The Skylon payload bay is 4.8 across x 13 meters or 62.4 m2. For 400 MW, that is 6.4 MW/m2or 640 W/cm2. That is a lot of heat to be absorbed in a small area, but less than 3 times that of a commercial heat gun per square cm.
Because we want the laser absorber accurately pointed at the laser beam coming down from geosynchronous orbit the idea would be to put nozzles on each end of a drum shaped vehicle–which would fly sideways into orbit. It would feed 3000 deg K hot hydrogen through a plus or minus 6-degree rotating joint to keep the absorber pointed at the laser beam. Such joints exist on solid rockets.
The volume of the payload bay is ~ 15 m2 x 13 m or 195 cubic meters. The second stage hydrogen tank (10,000 kg) would occupy 143 cubic meters, leaving 52 cubic meters for 20 tons of heat absorber, tanks, rocket nozzles, pumps and cargo.
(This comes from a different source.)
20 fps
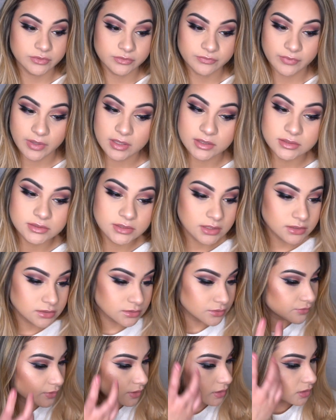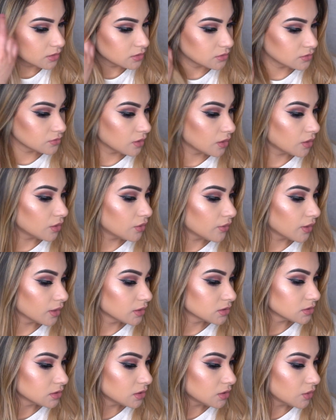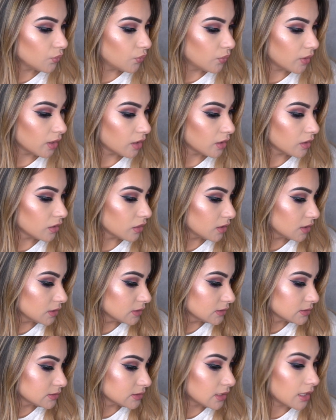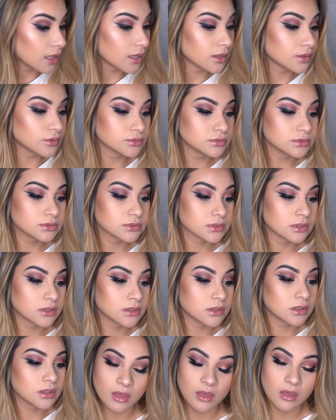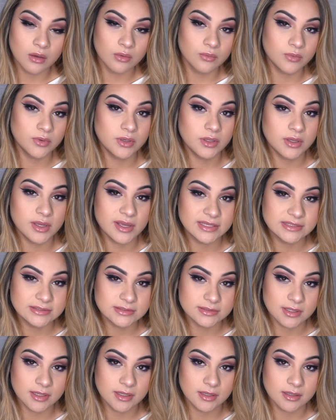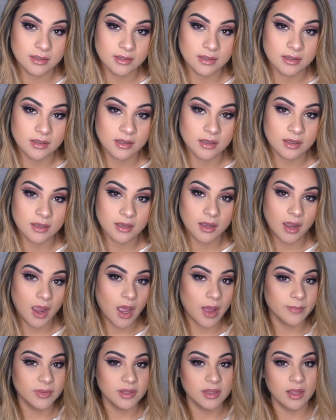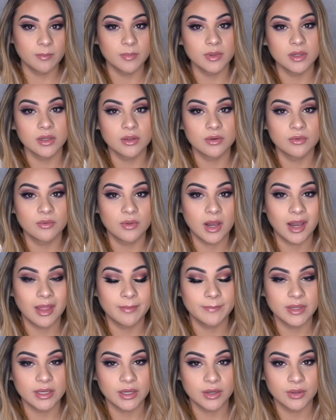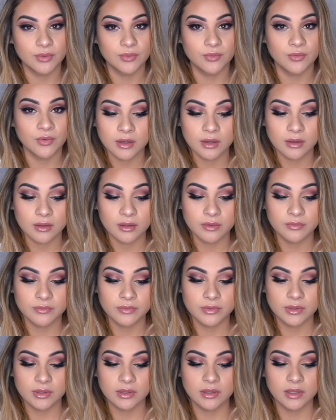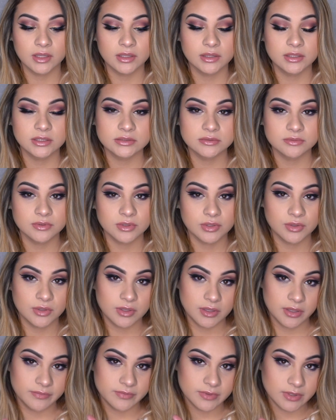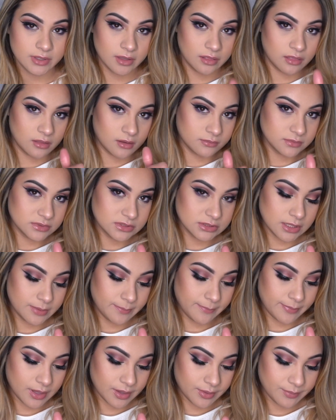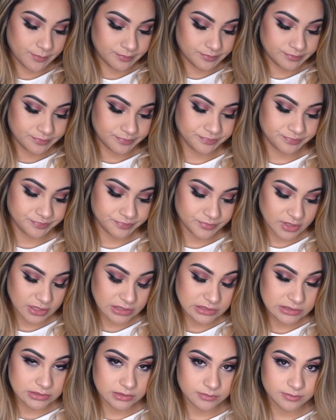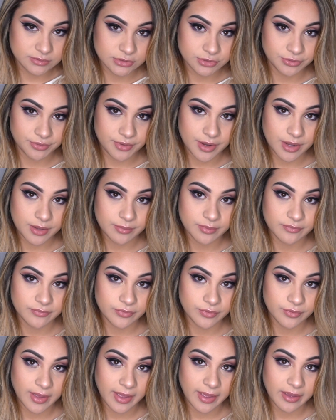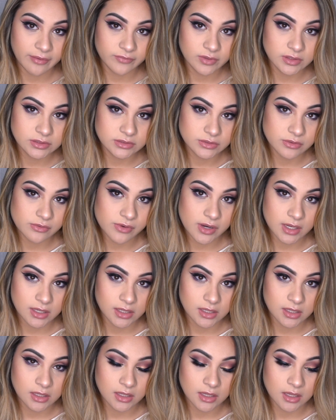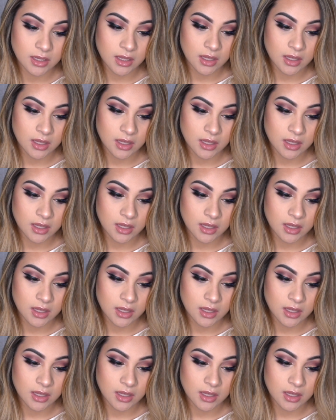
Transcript: it was Valentine's already so I could actually wear this out. What do you guys think? Comment down below and let me know. If you like this video, give it a thumbs up and subscribe if you haven't already,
The 8.3 kg/s flow of hydrogen needs to be at 5-10 bar. Jordin Kare’s micro channel heater design is one approach. Another that would reduce re radiation would be to use a curved piece of transparent aluminum oxide with a cavity light absorber under it (co-flow per http://www.freepatentsonline.com/4033118.pdf). Cold, flowing hydrogen would carry away any energy deposited in the window material.
Ten bar of pressure is a million Pascal. The hoop stress for 4.8 m diameter is 2.4 M N per meter. Tensile for fused aluminum oxide is around 360 M Pa, used at 240 M Pa, it would be one cm thick. The window mass would be around 5 x 13 x .01 x 4000 kg per cubic meter or 2600 kg (or 1300 kg for five bar).
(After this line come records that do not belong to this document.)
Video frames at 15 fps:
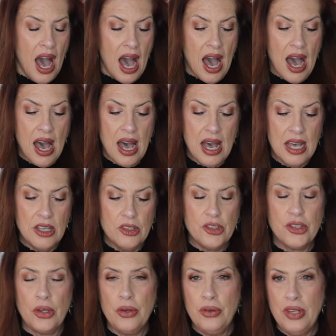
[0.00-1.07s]
Uh,
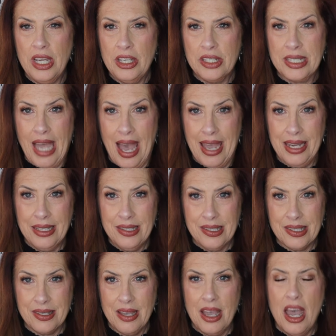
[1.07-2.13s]
so you need
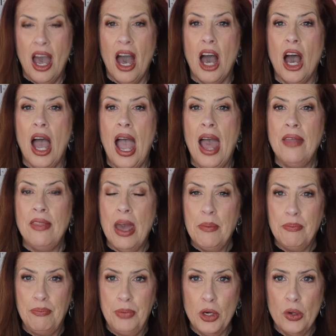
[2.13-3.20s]
tights and
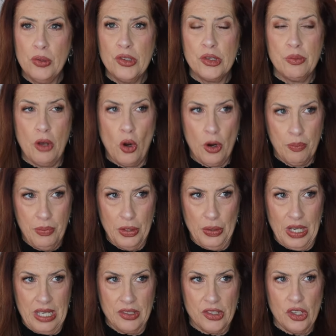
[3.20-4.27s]
then boots or
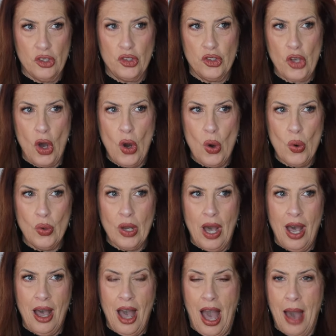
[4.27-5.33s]
booties. So
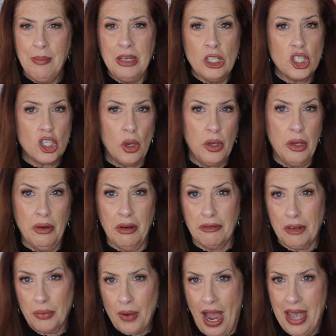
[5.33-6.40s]
uh, I'm going to show you a
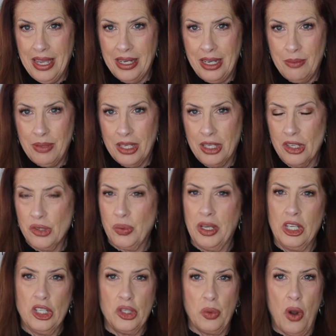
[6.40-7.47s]
variety because we
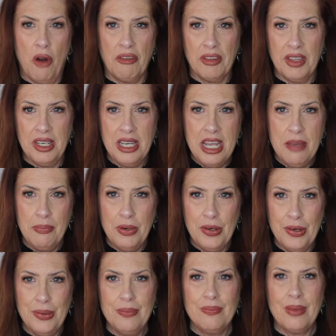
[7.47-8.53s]
could do over the knee
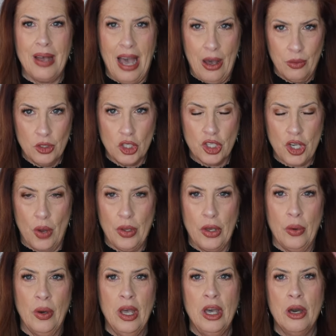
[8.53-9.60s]
boot. I will show
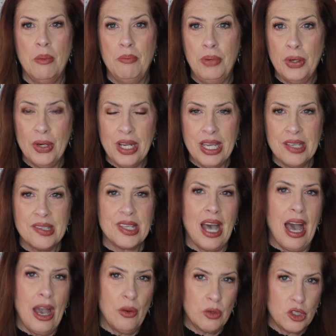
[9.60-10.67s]
you. Booties,
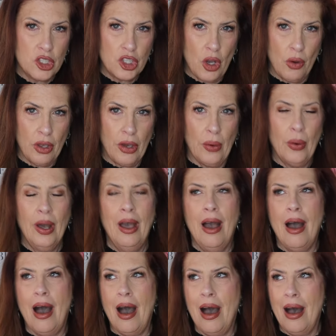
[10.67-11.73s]
I will show you.
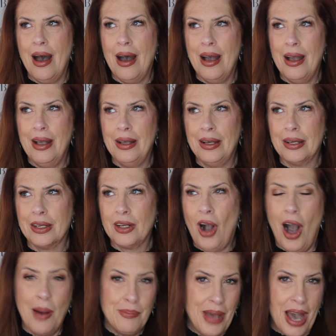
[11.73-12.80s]
Uh,
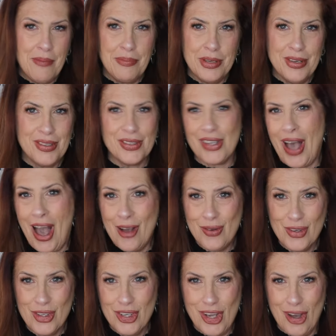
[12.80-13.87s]
combat boots, I
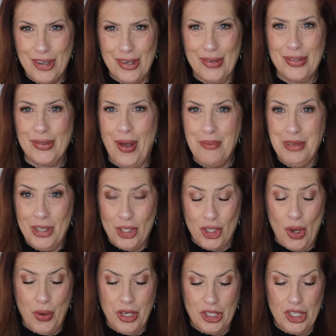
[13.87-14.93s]
will show you. So I'm going to
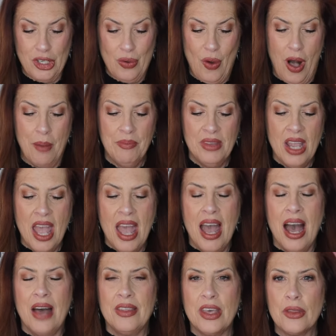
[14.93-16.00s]
show it to you all.
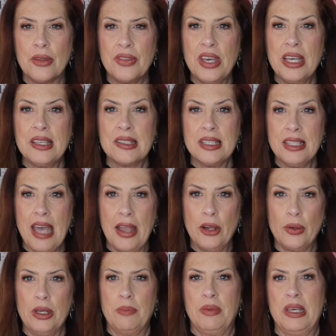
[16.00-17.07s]
The other thing is
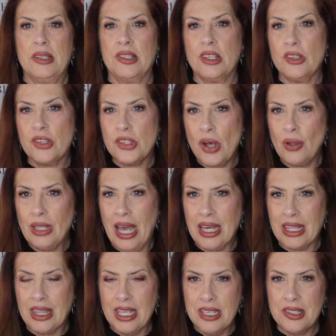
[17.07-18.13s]
layering pieces. So
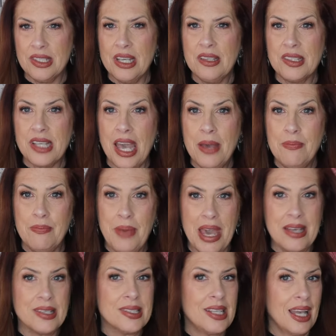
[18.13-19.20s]
like this is a
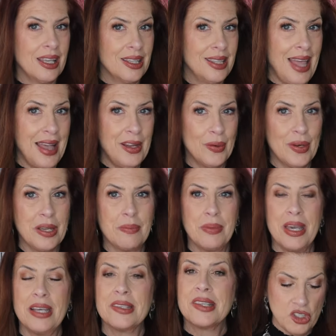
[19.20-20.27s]
basic layering
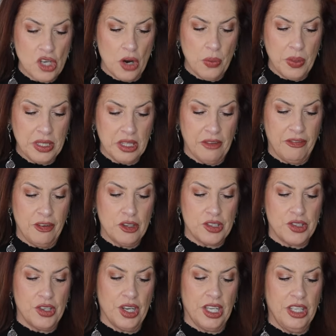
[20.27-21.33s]
piece. Start with the
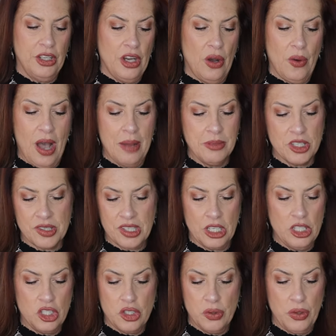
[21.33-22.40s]
first look. You know, I'm just
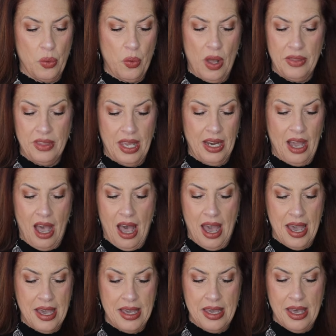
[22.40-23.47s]
going to do the one that
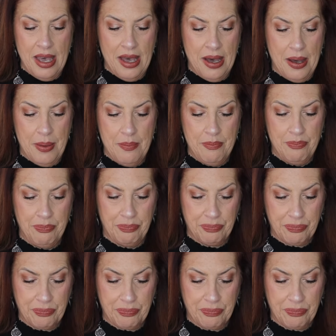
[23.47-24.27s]
I am...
This is OK since everything that gets to GEO becomes parts for power satellites. If you can’t use it for anything else, grind it to dust and use it for heat sink pseudo fluid (low pressure gas and fine solids blown around in giant rubberized fabric tubes).
The laser heat absorbers would be useful parts in thermal type power satellites, perhaps down rated to 100 MW. With some thought to the design, much of the second stage pumps and other parts may be useful for constructing power satellites.
References
[1] Invented by Dr. Peter Glaser of Arthur D. Little.
[2] The author favors thermal designs. A 60% efficient thermal cycle power satellite requires only 1/4 of the sunlight inception area of a 15% efficient photovoltaic (PV) system. It does take large radiators, but the area of the concentrator and radiator is still smaller than the PV area.
[3] There have been proposals since the mid 1970s to build power satellites out of asteroids or lunar rock. Eventually, I expect that to happen, though not before hundreds or thousands of power satellites exist.
[4] Space Based Solar Power?
[5] Space Solar Power: Star Player on the Bench
[6] Solar Satellite Power with Laser Propulsion and Reusable Launch Vehicle
[7] They go, one at a time, into the Earth’s shadow for up to 70 minutes around the spring and fall equinoxes. It’s a time of low power demand, and they take turns being out of service.
[8] This is for 2.45 GHz. Smaller sizes are possible with smaller wavelengths, but loses in the atmosphere becomes serious.
[9] Solaren has proposed a design that is 85 times less massive than five kg/kW.
[10] http://www.bloomberg.com/apps/news?pid=20601101&sid=aJ529lsdk9HI
[11] Making space power pay
[12] Based on Laser propulsion
[13] Based on these as monochromatic pumps. Applications of laser diodes
[14] GTO Geosynchronous transfer orbit, a ten-hour elliptical orbit that touches LEO and GEO. See Hohmann transfer orbit
[15] This number is scaled on the productivity in tons per person per day used to build Liberty ships in WW II and a modest improvement since then in productivity. The worker housing and support cost to keep 500 people in GEO is nearly trivial in the context of a program this large. Ten kg per person per day is 5 tons in a power satellite parts stream of 1440 t per day or 0.35%. Further, any waste, including excreta, becomes part of a power satellite(gravity gradient ballast if nothing else.)
[16] With cost to GEO at $100/kg and 5 kg/kW, the parts and labor no more than $900/kW and the rectenna at $200/kW, the levelized capital cost would be from 15.3 to 27.8 dollars per MWh depending on the discount rate with the lower being at 5% and the higher being at 15%.
Given that communication satellites last 20 year with no maintenance, it is hard to see why O&M in space should be as high as 1 percent of investment per year, but using that, $2 a MWh. No charge for fuel and same as coal for transmission gives a levelized cost of space based solar power of $18 to $31 per MWh. That is 1.8 cents per kWh to 3.1 cents per kWh.
At worst, it is less than 1/3rd of the cost of power from coal and under half of the least expensive power from gas.